1. Transactions [50%]
A. [30%]
There are two bank accounts A and B. Consider the following two transactions. The first
transaction transfers 10% of the money in account A into account B. The second transaction
accesses the balance of account A and account B and then calculates the sum. Therefore, the
two transactions can be written as:
𝑇1:read(𝐴); temp: A*0.1; 𝐴≔𝐴 – temp; write(𝐴); read(𝐵); 𝐵 ≔𝐵+temp; write(𝐵);
𝑇2:read(𝐴); read(𝐵); write(sum);
Assume that the two transactions preserve database consistency in isolation.
(a) [12%]
i. Demonstrate that no matter how much the balance in the two bank accounts initially, both
serial schedules, i.e., (𝑇1, 𝑇2) and (𝑇2, 𝑇1) are equivalent by showing the final balance in
both accounts and the calculated sum in 𝑇2.

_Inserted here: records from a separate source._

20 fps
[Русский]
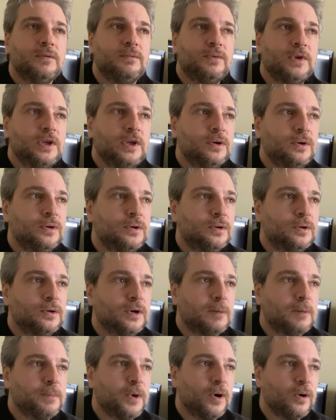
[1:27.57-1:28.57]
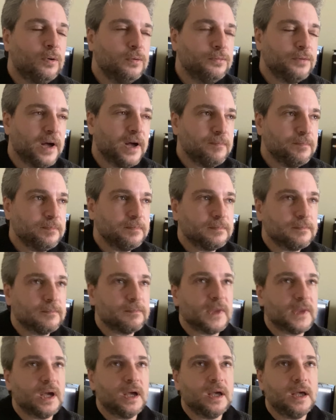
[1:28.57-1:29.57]
Вы можете найти эти песни на
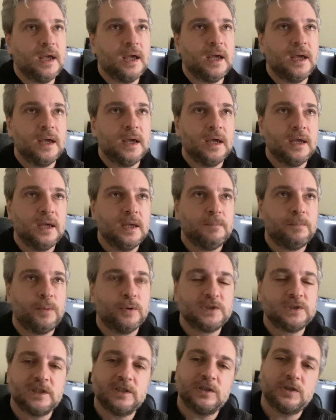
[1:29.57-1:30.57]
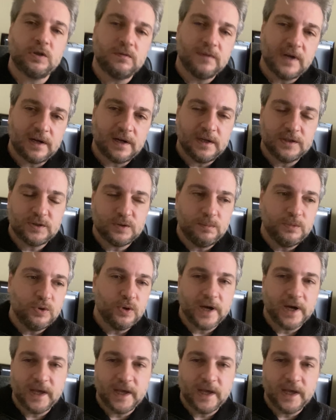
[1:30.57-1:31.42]
моем канале YouTube Фабио Казали.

ii. Give a concurrent schedule that is equivalent to a serial schedule, i.e., giving the same final
balance in both accounts and the calculated sum in 𝑇2.

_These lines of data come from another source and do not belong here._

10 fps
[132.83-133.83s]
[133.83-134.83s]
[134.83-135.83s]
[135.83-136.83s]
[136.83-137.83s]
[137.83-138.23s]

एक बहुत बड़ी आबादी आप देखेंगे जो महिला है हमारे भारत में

iii. Give a concurrent schedule that results in an inconsistent state, and show the final balance
in both accounts and the calculated sum in 𝑇2.
(b) [12%]
The two transactions in part (a) can be simplified as follows by showing read and write
instructions only.
T1: r1(A); w1(A); r1(B); w1(B);
T2: r2(A); r2(B); w2(sum);
i. Give all possible schedules (including serial schedule) of the two transactions that are
conflict-equivalent to the serial schedule (𝑇1, 𝑇2).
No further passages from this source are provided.